• Work task:
Copy exactly the lines from the one containing "[00:00:02.08 to 00:00:03.12]" through the last line of the records below, including both, and leave out any pictures.

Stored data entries
□ □ □ □ □

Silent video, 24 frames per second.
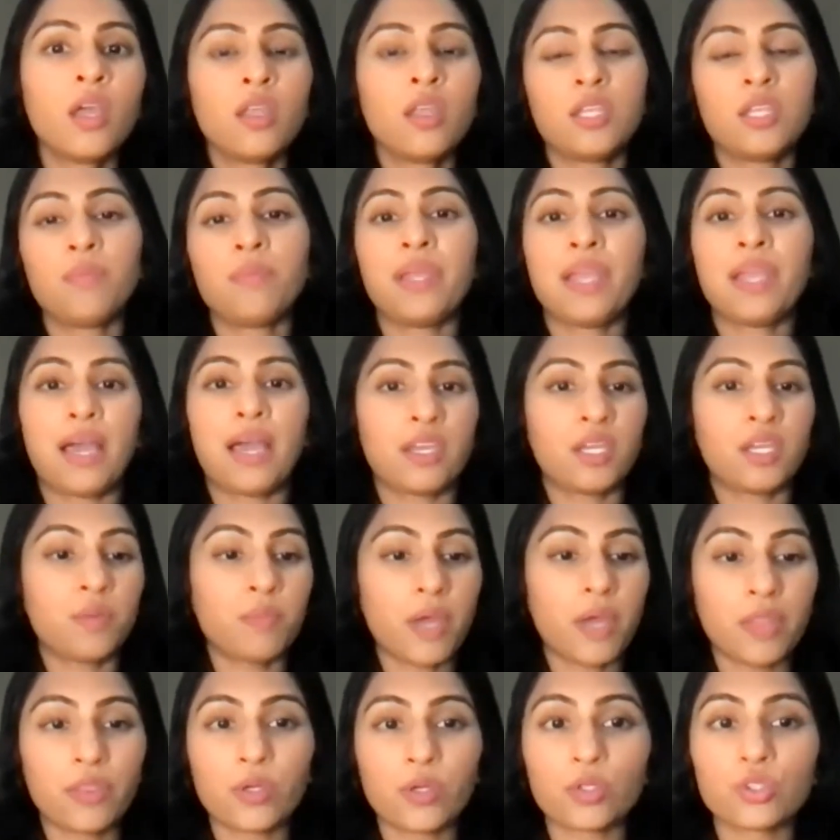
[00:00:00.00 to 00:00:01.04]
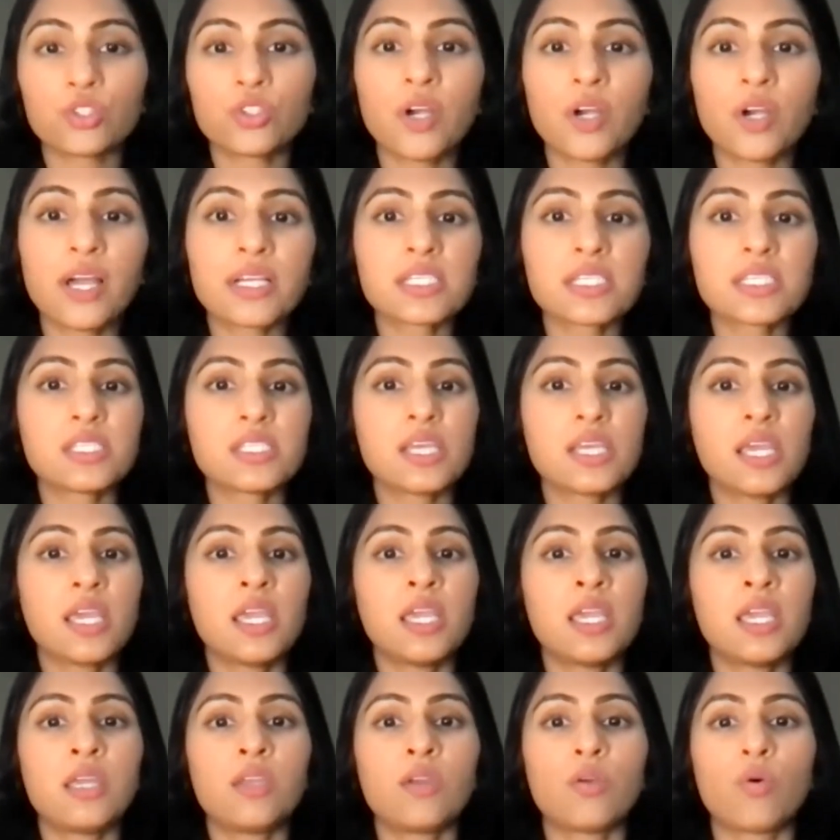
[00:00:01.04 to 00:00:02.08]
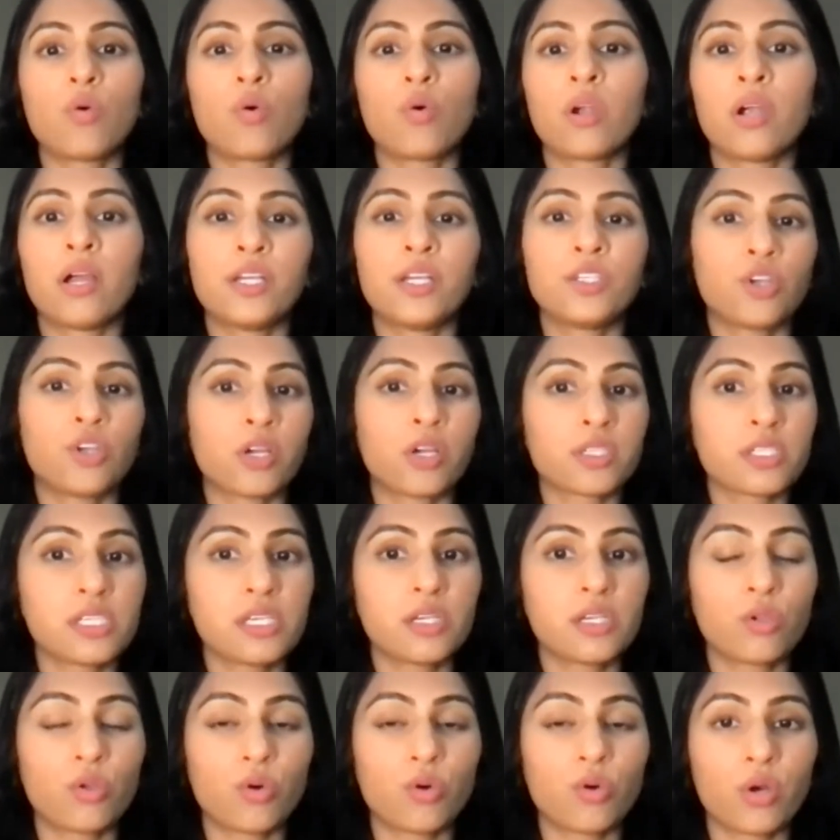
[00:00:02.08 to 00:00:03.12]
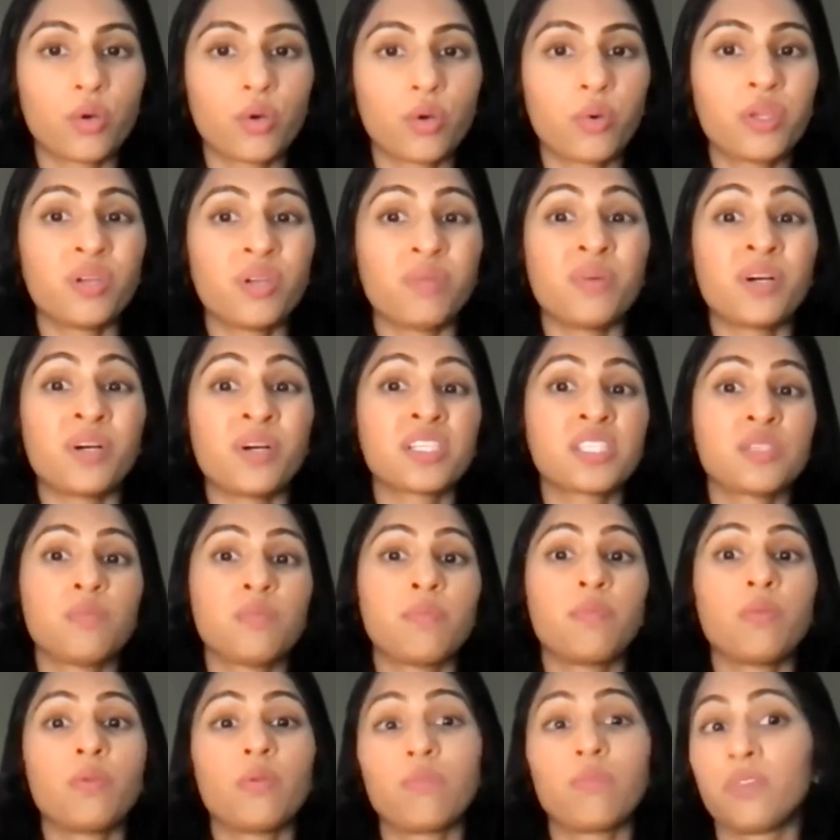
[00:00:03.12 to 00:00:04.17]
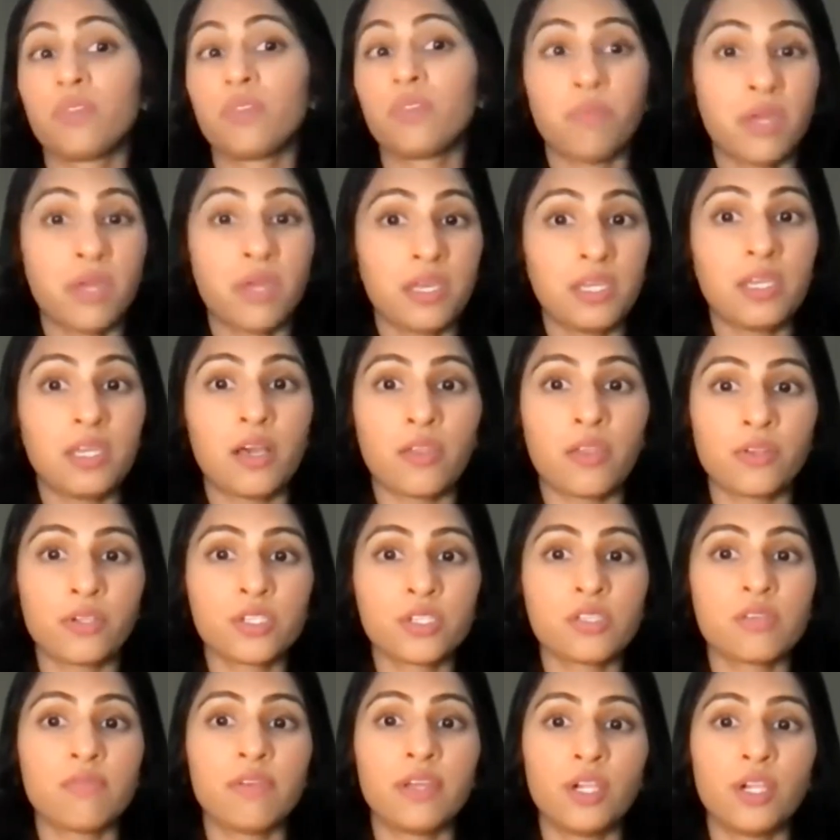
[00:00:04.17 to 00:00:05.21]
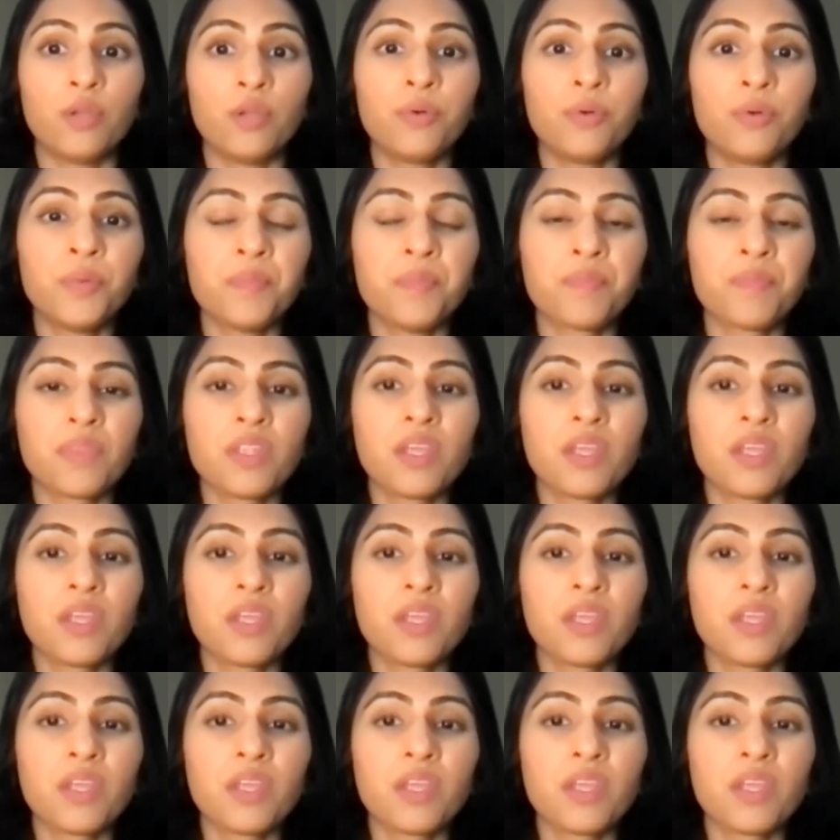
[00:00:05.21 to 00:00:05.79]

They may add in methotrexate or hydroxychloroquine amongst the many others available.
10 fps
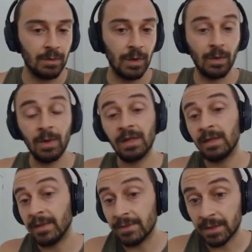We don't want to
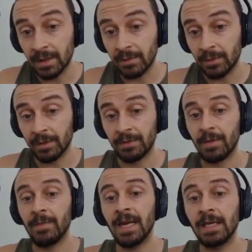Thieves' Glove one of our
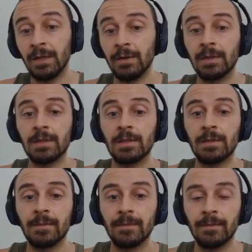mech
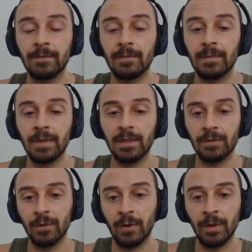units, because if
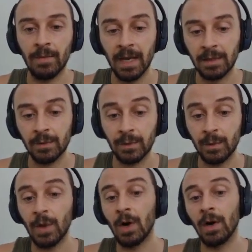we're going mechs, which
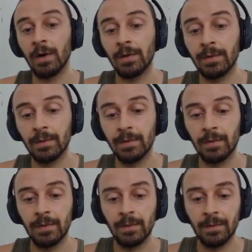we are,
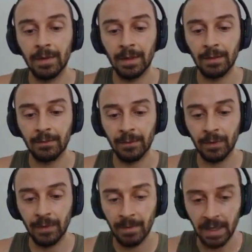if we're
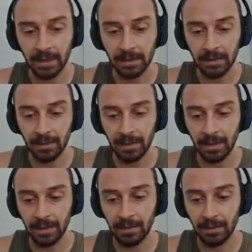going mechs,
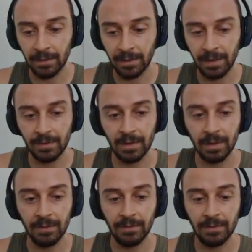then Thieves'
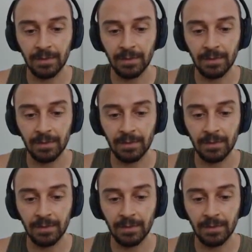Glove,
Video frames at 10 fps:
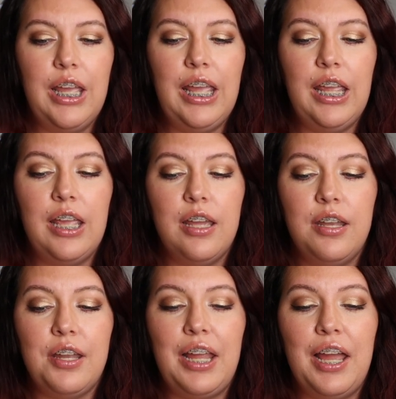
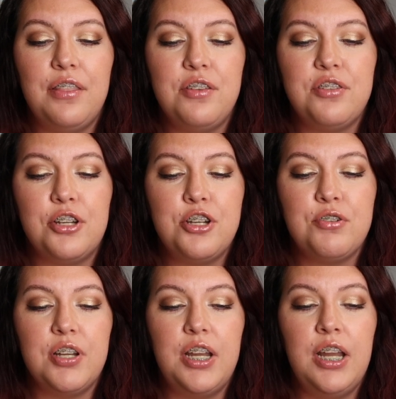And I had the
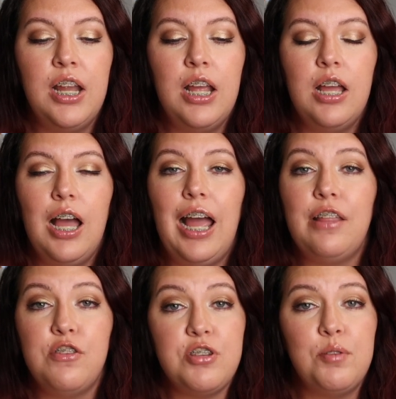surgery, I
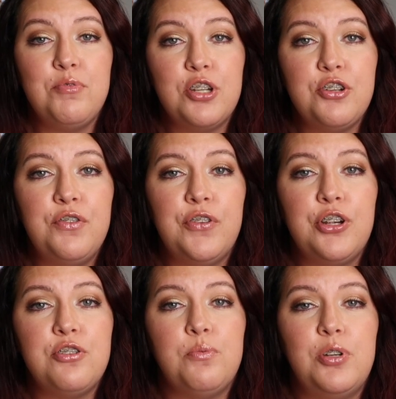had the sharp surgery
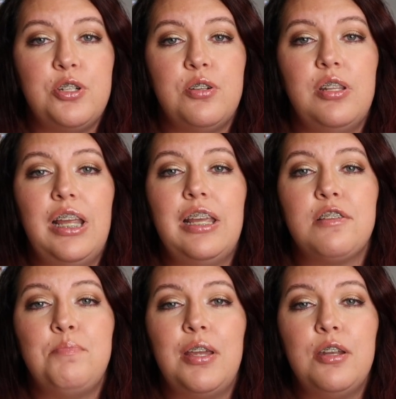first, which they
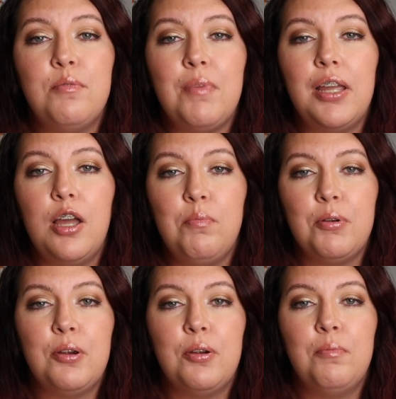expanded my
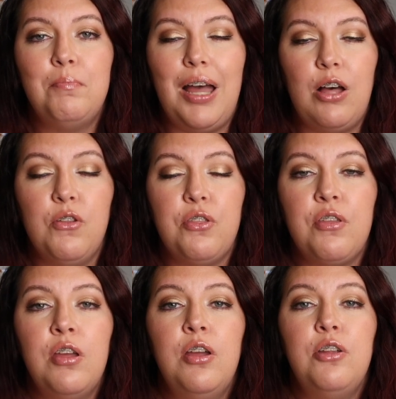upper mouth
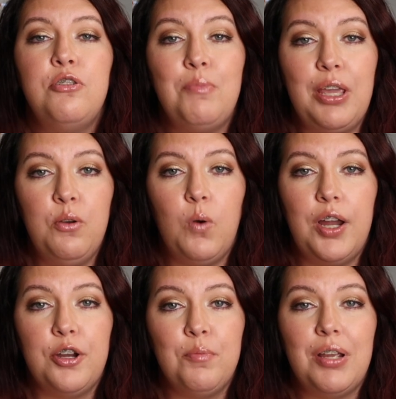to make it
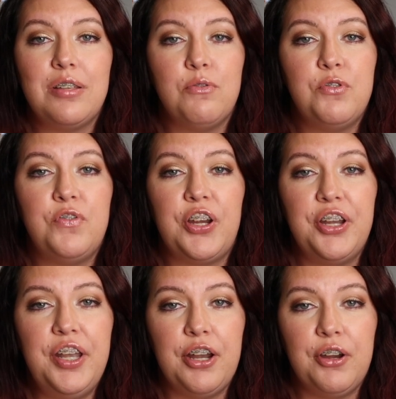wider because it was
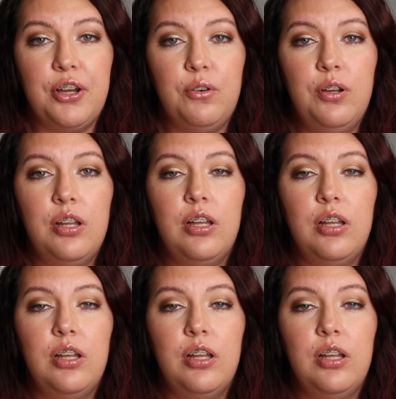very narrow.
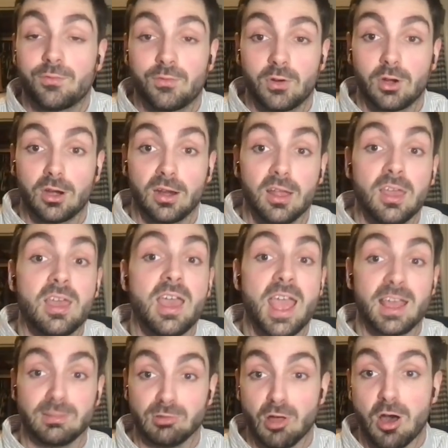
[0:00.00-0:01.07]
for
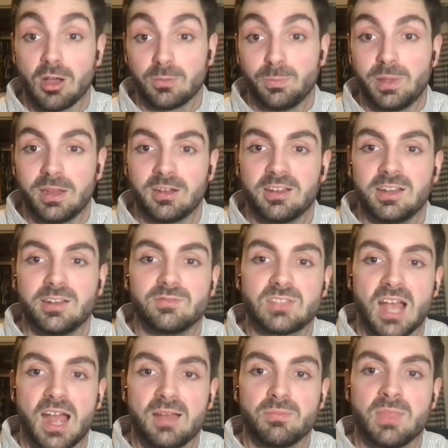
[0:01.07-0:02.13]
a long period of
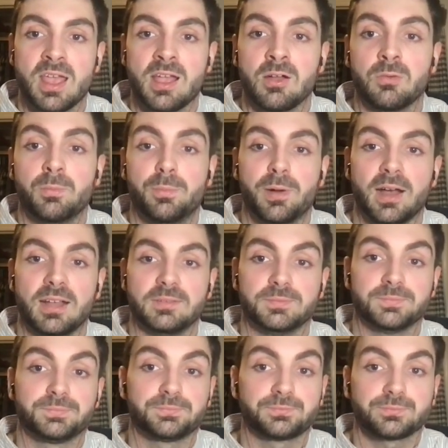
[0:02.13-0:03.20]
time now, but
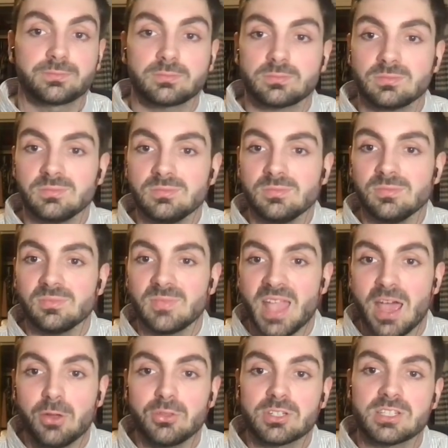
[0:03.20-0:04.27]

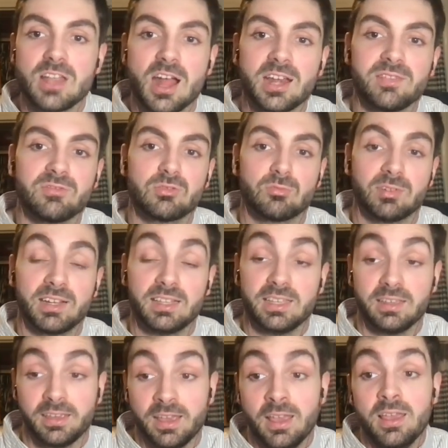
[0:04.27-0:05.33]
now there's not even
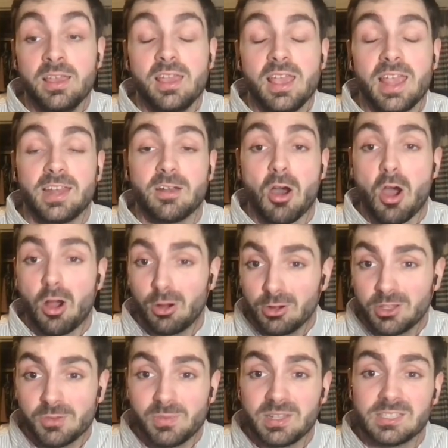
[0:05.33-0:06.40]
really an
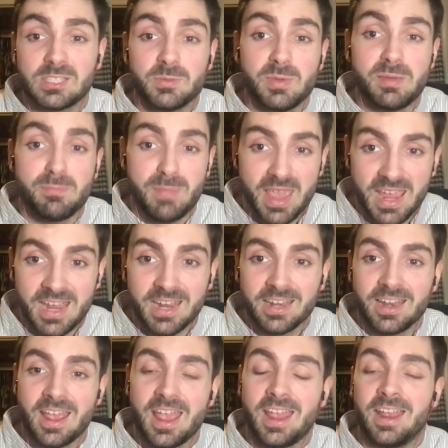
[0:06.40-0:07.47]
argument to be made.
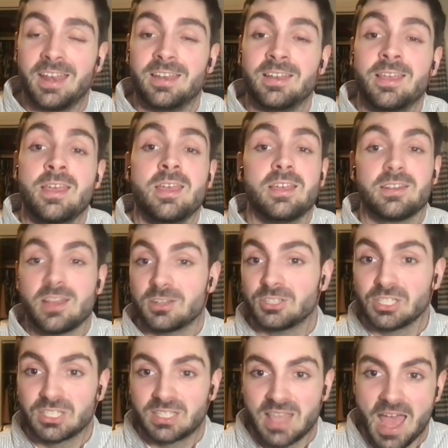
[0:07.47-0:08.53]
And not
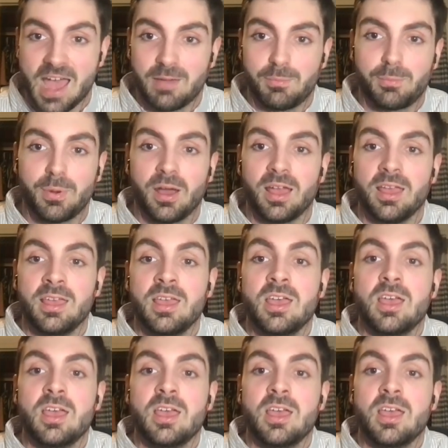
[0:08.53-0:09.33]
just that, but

□ □ □ □ □

• Solution to the exercise:
[00:00:02.08 to 00:00:03.12]
[00:00:03.12 to 00:00:04.17]
[00:00:04.17 to 00:00:05.21]
[00:00:05.21 to 00:00:05.79]

They may add in methotrexate or hydroxychloroquine amongst the many others available.
10 fps
We don't want to
Thieves' Glove one of our
mech
units, because if
we're going mechs, which
we are,
if we're
going mechs,
then Thieves'
Glove,
Video frames at 10 fps:
And I had the
surgery, I
had the sharp surgery
first, which they
expanded my
upper mouth
to make it
wider because it was
very narrow.
[0:00.00-0:01.07]
for
[0:01.07-0:02.13]
a long period of
[0:02.13-0:03.20]
time now, but
[0:03.20-0:04.27]

[0:04.27-0:05.33]
now there's not even
[0:05.33-0:06.40]
really an
[0:06.40-0:07.47]
argument to be made.
[0:07.47-0:08.53]
And not
[0:08.53-0:09.33]
just that, but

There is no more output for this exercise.